> **Excerpted records**:
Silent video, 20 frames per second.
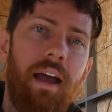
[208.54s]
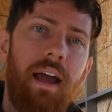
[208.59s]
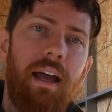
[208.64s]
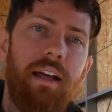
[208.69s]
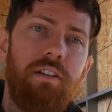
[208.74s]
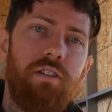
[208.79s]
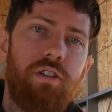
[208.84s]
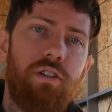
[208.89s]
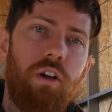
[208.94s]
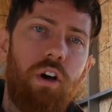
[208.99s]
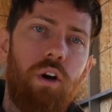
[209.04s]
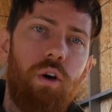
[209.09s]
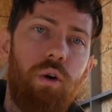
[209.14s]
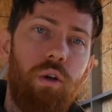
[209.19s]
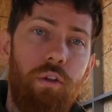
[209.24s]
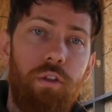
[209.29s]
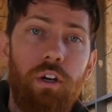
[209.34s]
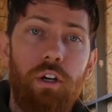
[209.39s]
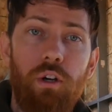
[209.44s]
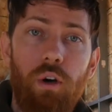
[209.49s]
And so
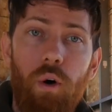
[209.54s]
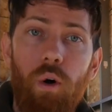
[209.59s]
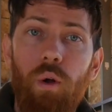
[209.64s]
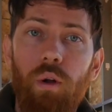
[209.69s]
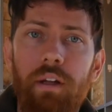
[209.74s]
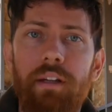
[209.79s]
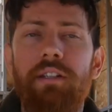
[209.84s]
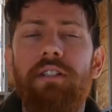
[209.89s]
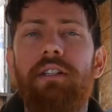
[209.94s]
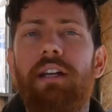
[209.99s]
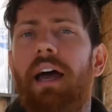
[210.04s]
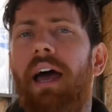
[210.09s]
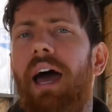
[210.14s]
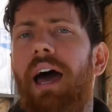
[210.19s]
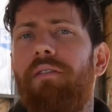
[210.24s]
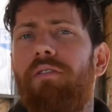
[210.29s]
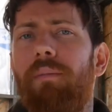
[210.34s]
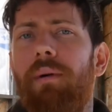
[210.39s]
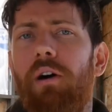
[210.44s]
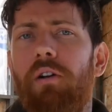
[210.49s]
the goal is to
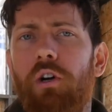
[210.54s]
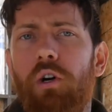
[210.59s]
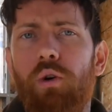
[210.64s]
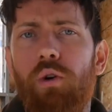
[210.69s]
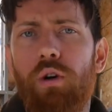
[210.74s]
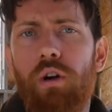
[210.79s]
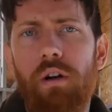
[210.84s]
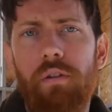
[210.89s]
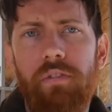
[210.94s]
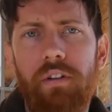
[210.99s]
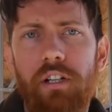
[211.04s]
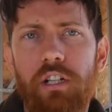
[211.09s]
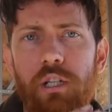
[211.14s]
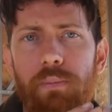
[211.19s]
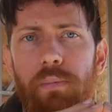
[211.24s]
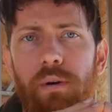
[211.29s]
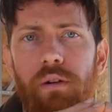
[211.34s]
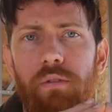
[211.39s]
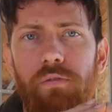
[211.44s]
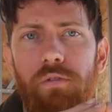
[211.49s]
have about 1/4 of an inch
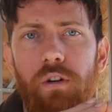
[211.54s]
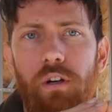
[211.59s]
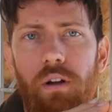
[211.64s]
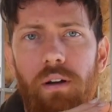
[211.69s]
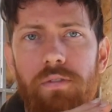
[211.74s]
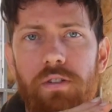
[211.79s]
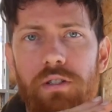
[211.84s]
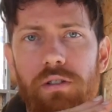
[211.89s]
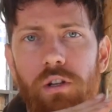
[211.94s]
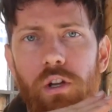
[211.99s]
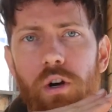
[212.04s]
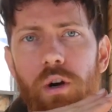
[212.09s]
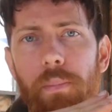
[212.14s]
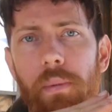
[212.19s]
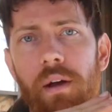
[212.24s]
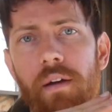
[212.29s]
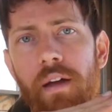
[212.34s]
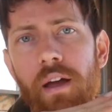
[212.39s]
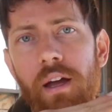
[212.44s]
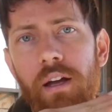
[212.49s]
per foot of
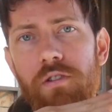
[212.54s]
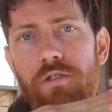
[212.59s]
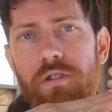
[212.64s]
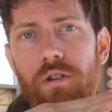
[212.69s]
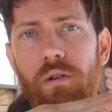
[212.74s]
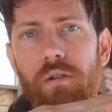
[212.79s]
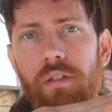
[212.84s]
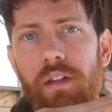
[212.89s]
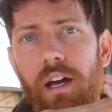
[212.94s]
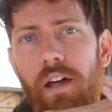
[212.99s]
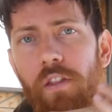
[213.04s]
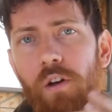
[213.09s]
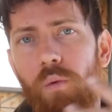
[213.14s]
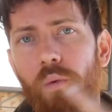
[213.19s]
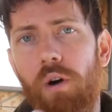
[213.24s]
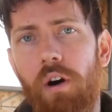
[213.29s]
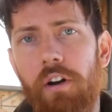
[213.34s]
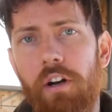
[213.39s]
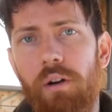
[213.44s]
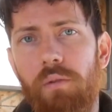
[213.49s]
slope so that the
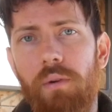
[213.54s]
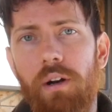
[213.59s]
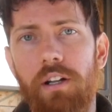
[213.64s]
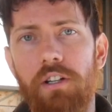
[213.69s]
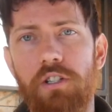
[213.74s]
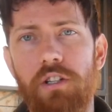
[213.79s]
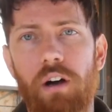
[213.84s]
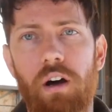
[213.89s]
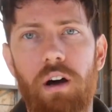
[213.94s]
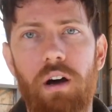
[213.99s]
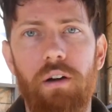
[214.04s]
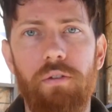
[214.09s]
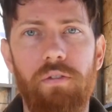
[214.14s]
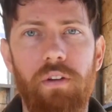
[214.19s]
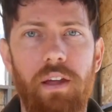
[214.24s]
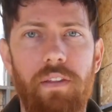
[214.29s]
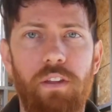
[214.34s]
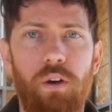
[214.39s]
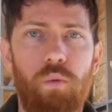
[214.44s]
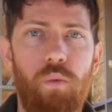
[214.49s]
water runs off.
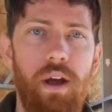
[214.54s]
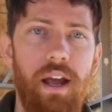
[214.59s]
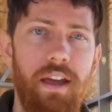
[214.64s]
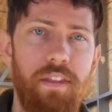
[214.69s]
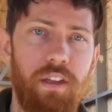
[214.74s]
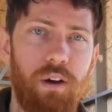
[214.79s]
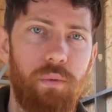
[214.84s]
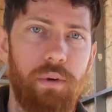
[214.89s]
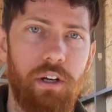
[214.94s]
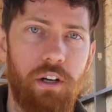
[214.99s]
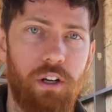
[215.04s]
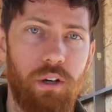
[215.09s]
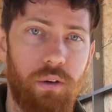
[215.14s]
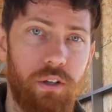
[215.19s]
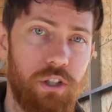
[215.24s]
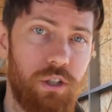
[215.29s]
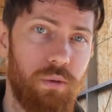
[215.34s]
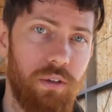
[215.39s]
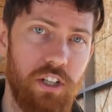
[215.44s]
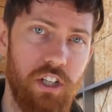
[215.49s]
And the way that we are
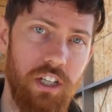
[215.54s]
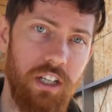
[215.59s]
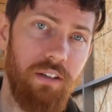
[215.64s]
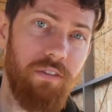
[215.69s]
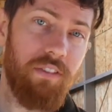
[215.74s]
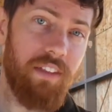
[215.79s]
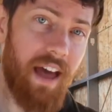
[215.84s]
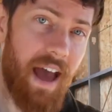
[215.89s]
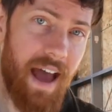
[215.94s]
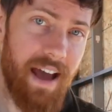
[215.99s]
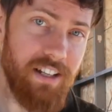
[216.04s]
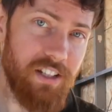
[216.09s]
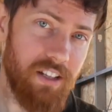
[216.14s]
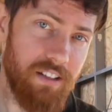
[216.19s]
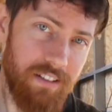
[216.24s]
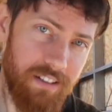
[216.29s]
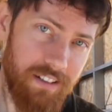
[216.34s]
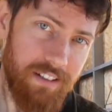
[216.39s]
going to achieve that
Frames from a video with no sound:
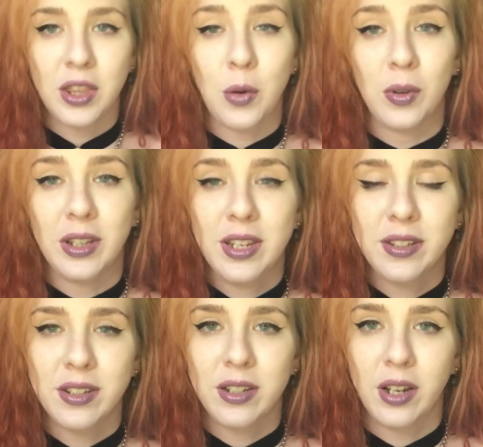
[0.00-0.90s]
They
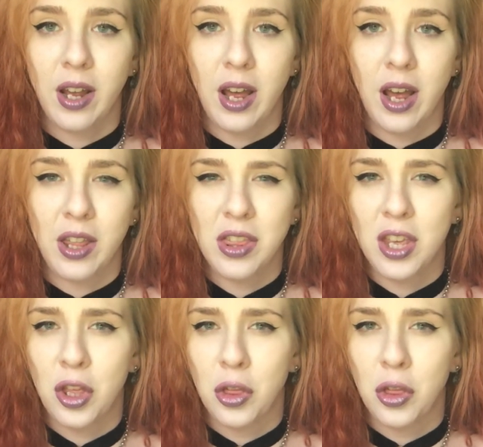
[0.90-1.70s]
released, I think,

> **Problem details**:
Set down the data above word for word, leaving every picture out.

> **Task result**:
Silent video, 20 frames per second.
[208.54s]
[208.59s]
[208.64s]
[208.69s]
[208.74s]
[208.79s]
[208.84s]
[208.89s]
[208.94s]
[208.99s]
[209.04s]
[209.09s]
[209.14s]
[209.19s]
[209.24s]
[209.29s]
[209.34s]
[209.39s]
[209.44s]
[209.49s]
And so
[209.54s]
[209.59s]
[209.64s]
[209.69s]
[209.74s]
[209.79s]
[209.84s]
[209.89s]
[209.94s]
[209.99s]
[210.04s]
[210.09s]
[210.14s]
[210.19s]
[210.24s]
[210.29s]
[210.34s]
[210.39s]
[210.44s]
[210.49s]
the goal is to
[210.54s]
[210.59s]
[210.64s]
[210.69s]
[210.74s]
[210.79s]
[210.84s]
[210.89s]
[210.94s]
[210.99s]
[211.04s]
[211.09s]
[211.14s]
[211.19s]
[211.24s]
[211.29s]
[211.34s]
[211.39s]
[211.44s]
[211.49s]
have about 1/4 of an inch
[211.54s]
[211.59s]
[211.64s]
[211.69s]
[211.74s]
[211.79s]
[211.84s]
[211.89s]
[211.94s]
[211.99s]
[212.04s]
[212.09s]
[212.14s]
[212.19s]
[212.24s]
[212.29s]
[212.34s]
[212.39s]
[212.44s]
[212.49s]
per foot of
[212.54s]
[212.59s]
[212.64s]
[212.69s]
[212.74s]
[212.79s]
[212.84s]
[212.89s]
[212.94s]
[212.99s]
[213.04s]
[213.09s]
[213.14s]
[213.19s]
[213.24s]
[213.29s]
[213.34s]
[213.39s]
[213.44s]
[213.49s]
slope so that the
[213.54s]
[213.59s]
[213.64s]
[213.69s]
[213.74s]
[213.79s]
[213.84s]
[213.89s]
[213.94s]
[213.99s]
[214.04s]
[214.09s]
[214.14s]
[214.19s]
[214.24s]
[214.29s]
[214.34s]
[214.39s]
[214.44s]
[214.49s]
water runs off.
[214.54s]
[214.59s]
[214.64s]
[214.69s]
[214.74s]
[214.79s]
[214.84s]
[214.89s]
[214.94s]
[214.99s]
[215.04s]
[215.09s]
[215.14s]
[215.19s]
[215.24s]
[215.29s]
[215.34s]
[215.39s]
[215.44s]
[215.49s]
And the way that we are
[215.54s]
[215.59s]
[215.64s]
[215.69s]
[215.74s]
[215.79s]
[215.84s]
[215.89s]
[215.94s]
[215.99s]
[216.04s]
[216.09s]
[216.14s]
[216.19s]
[216.24s]
[216.29s]
[216.34s]
[216.39s]
going to achieve that
Frames from a video with no sound:
[0.00-0.90s]
They
[0.90-1.70s]
released, I think,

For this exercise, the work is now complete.